Data supplied –

+ + + + + + +

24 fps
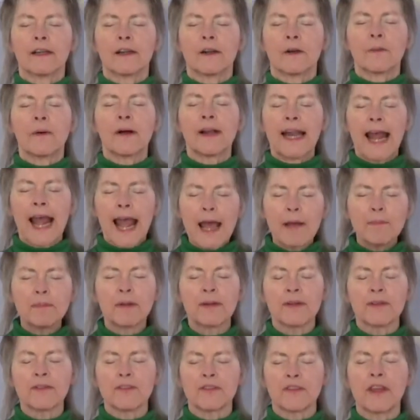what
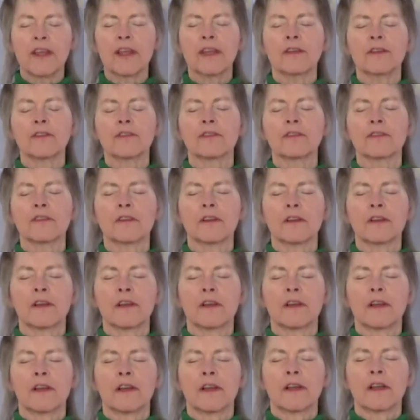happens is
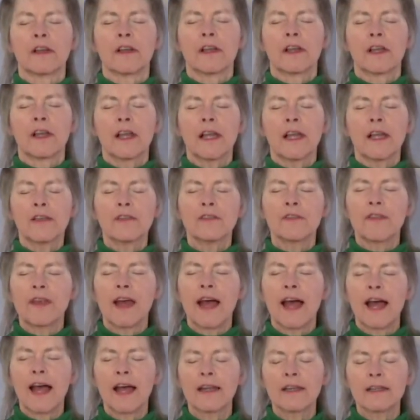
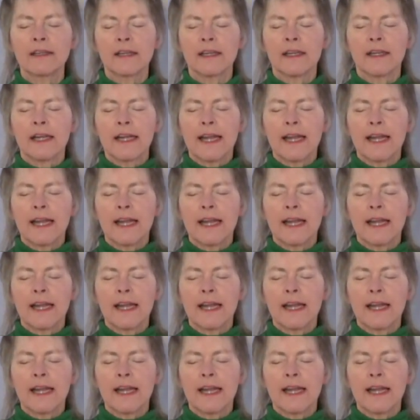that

+ + + + + + +

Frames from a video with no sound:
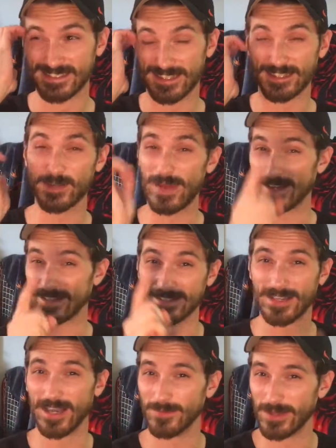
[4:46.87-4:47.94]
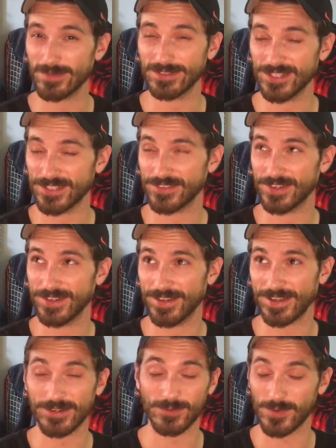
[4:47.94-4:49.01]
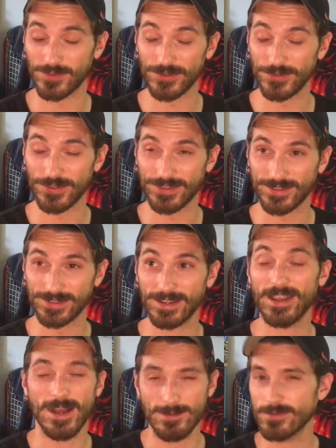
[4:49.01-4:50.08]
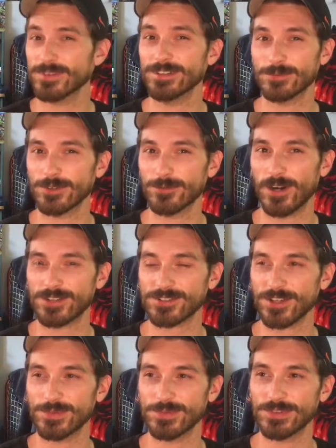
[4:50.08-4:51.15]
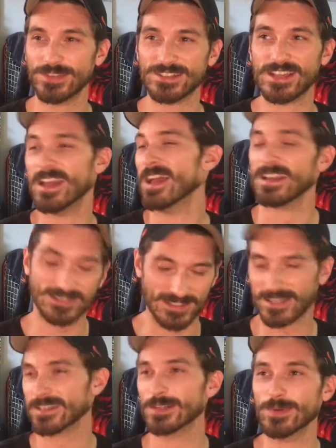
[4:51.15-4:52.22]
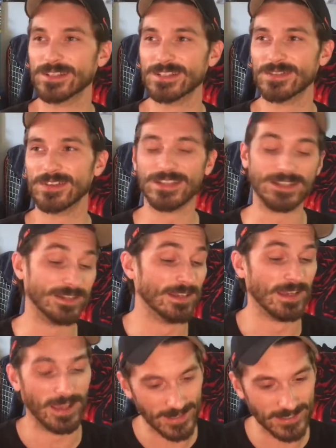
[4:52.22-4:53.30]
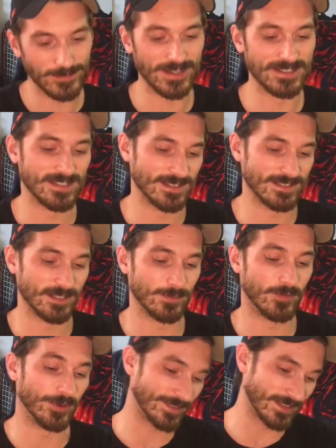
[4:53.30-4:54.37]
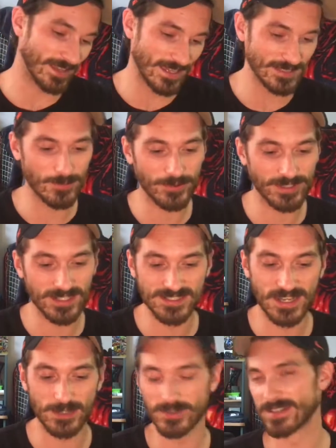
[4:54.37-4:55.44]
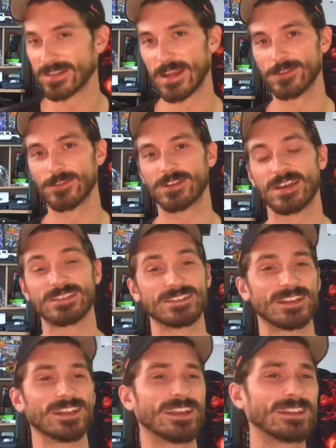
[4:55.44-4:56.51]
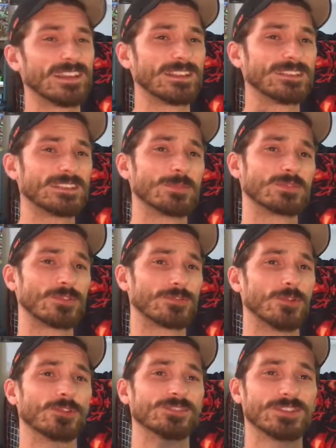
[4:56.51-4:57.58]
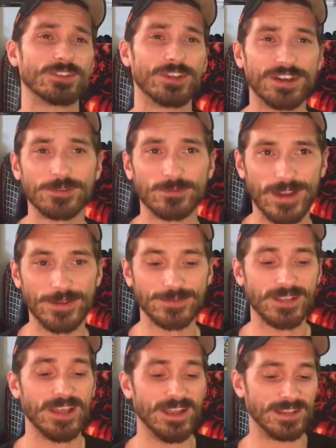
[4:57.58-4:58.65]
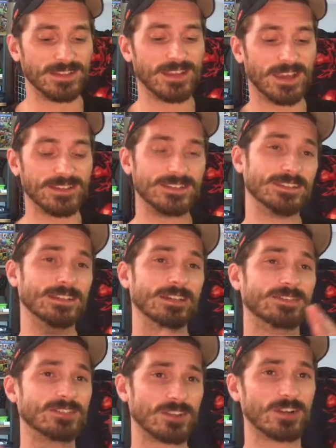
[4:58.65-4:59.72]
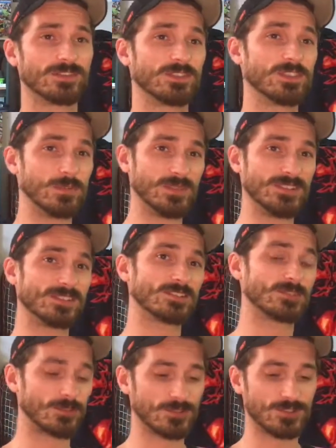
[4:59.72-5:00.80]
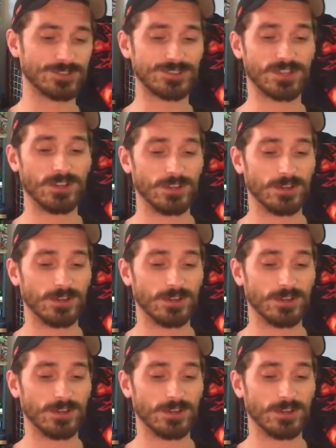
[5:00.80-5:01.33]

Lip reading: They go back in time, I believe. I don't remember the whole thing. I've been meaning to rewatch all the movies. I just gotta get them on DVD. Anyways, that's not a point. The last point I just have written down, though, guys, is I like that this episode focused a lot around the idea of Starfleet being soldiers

+ + + + + + +

What you should do –
Using the records above, repeat exactly the run of lines that starts with the line with "[4:49.01-4:50.08]" and goes on through the line with "Lip reading: They"; omit each picture.

Result for this task –
[4:49.01-4:50.08]
[4:50.08-4:51.15]
[4:51.15-4:52.22]
[4:52.22-4:53.30]
[4:53.30-4:54.37]
[4:54.37-4:55.44]
[4:55.44-4:56.51]
[4:56.51-4:57.58]
[4:57.58-4:58.65]
[4:58.65-4:59.72]
[4:59.72-5:00.80]
[5:00.80-5:01.33]

Lip reading: They go back in time, I believe. I don't remember the whole thing. I've been meaning to rewatch all the movies. I just gotta get them on DVD. Anyways, that's not a point. The last point I just have written down, though, guys, is I like that this episode focused a lot around the idea of Starfleet being soldiers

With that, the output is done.